At least I know how to spell ‘lieutenant’ now…?
I think I’d heard of this book before, in the vague way that a book’s title is occasionally ingrained into the public consciousness, without any understanding of the content or theme of the novel. Such was The French Lieutenant’s Wife. I’d heard of it, but what did I know about it? Nada.
(EDIT: And apparently I’ve still learned absolutely nothing as I keep calling it by the wrong title… )
Plot summary: Of all John Fowles’ novels The French Lieutenant’s Woman has received the most universal acclaim and today holds a very special place in the canon of post-war English literature. From the god-like stance of the nineteenth-century novelist that he both assumes and gently mocks, to the last detail of dress, idiom and manners, his book is an immaculate recreation of Victorian England. Not only is it the epic love story of two people of insight and imagination seeking escape from the cant and tyranny of their age, The French Lieutenant’s Woman is also a brilliantly sustained allegory of the decline of the twentieth-century passion for freedom.

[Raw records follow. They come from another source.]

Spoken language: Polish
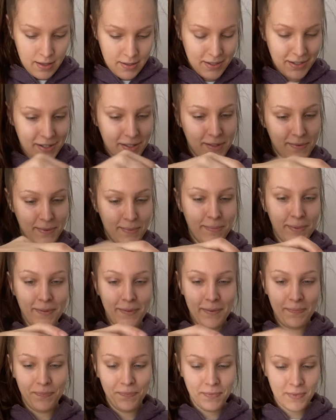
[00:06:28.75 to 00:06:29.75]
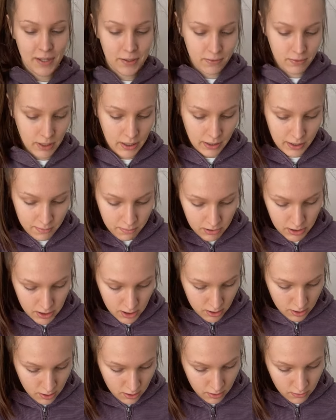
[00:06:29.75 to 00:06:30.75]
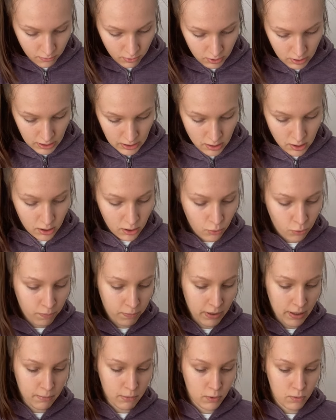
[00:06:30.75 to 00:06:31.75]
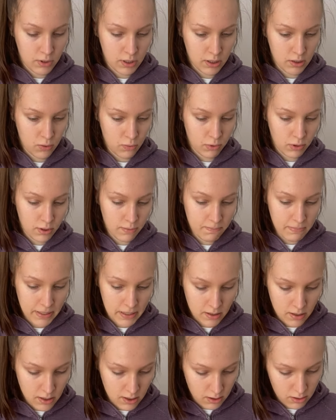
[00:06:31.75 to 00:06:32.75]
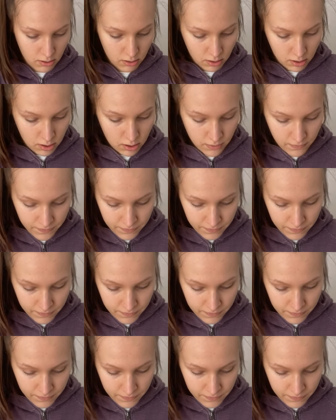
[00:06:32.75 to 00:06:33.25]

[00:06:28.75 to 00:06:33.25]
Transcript: Zaraz Wam powiem. Ta sukienka była za 3 zł, czyli kupiłam ją za złoty 50.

I bought this after spotting it (and eleven other books – oops) in a charity shop, despite being completely unenlightened by the vagueness of the synopsis above. Even though I knew absolutely nothing about the plot, I simply had to read it based on how much I’d loved The Collector the year before. I’d adored John Fowles’ formal yet chatty narrative, and the way his characters (although dislikeable) were brought to life. I knew at the time that I had to read more of his work. All of it, if possible.
And here we are. The French Lieutenant’s Woman is a simpler plot than The Collector, at least prima facie. The book is set in Lyme Regis in the 1860s, and revolves around a young, recently engaged couple, Charles Smithson and Ernestina Freeman. In the same town, there’s a young woman by the name of Sarah Woodruff who has been scorned for a scandal involving, you guessed it, a French lieutenant.
That’s it, really. That’s the story. The beauty with this novel, however, isn’t the plot, it’s the beauty and ingenuity of the prose. It’s sort of meta, or it would be if that didn’t seem an inappropriate word to use regarding a setting of 1867. Instead of the dark, stream of consciousness narration present in The Collector, the narrator spends a lot of time talking directly to the reader, with phrases such as ‘you’ll have to excuse Charles, he was merely a product of his time.’
It has a similar tone to The Crimson Petal and the White, come to think of it. It’s very much as if the narrator is guiding you along, nudging you to keep up and follow the characters. The author actually pops up as a minor character at one point, just to sit there and muse about the nature of novel-writing. It’s odd, but not jarring.
It’s balanced very well though, and stops short of becoming abstract. There’s a definite story here and it’s not difficult to follow, despite the frequent musings of the pecularities of the Victorian Age. If anything, that was my favourite thing, and it seems to be what has earned The French Lieutenant’s Woman its glory.
She was a ploughman’s daughter, fourth of eleven children who lived with their parents in a poverty too bitter to describe, her home a damp, cramped, two-room cottage in one of those valleys that radiates west from bleak Eggardon. A fashionable young London architect now has the place and comes there for weekends, and loves it, so wild, so out-of-the-way, so picturesquely rural; and perhaps this exorcizes the Victorian horrors that took place there.
I hope so; those visions of the contented country labourer and his brood… were as stupid and pernicious a sentimentalization, therefore a suppression of reality, as that un our own Hollywood films of ‘real’ life… Each age, each guilty age, builds high walls round its Versailles; and personally I hate those walls the most when they are made by literature and art.
I can’t find the quote that I actually wanted to share, but the frequent and direct comparisons between the Victorian era and the current time (well, the 1960s) are so naturally inserted into the text, and are so imminently readable, that I just devoured them.
Honestly, without them the book wouldn’t be half as interesting. The plot is simple and the main character is profoundly irritating. Charles Smithson is just awful. One minute he loves Ernestina for her little quirks, the next he can’t stand the exact same little quirks… ugh. And his attitude towards Sarah Woodruff also doesn’t make a whole lot of sense.
The ending is… odd. You’re provided with an ending in the natural course of the novel, obviously, but then the author pops up and says ‘but because I’m a writer, I can explore what also could have happened,’ and then we’re provided with two other endings. It doesn’t state which is the ‘real’ one, but then that’s sort of the point – Fowles states that because the whole thing is a work of fiction, each ending is as real or unreal as the next.
He’s right, I suppose, but I do really prefer a fixed ending.
It’s fine though, my enjoyment of The French Lieutenant’s Woman wasn’t spoilt by Charles Woodruff nor John Fowles. Read this just for the prose, which reminds me quite a lot of The Crimson Petal and the White, with a smidge of The Collector. It’s so, so well-written in such a unique manner, that I really do recommend that everybody pick it up.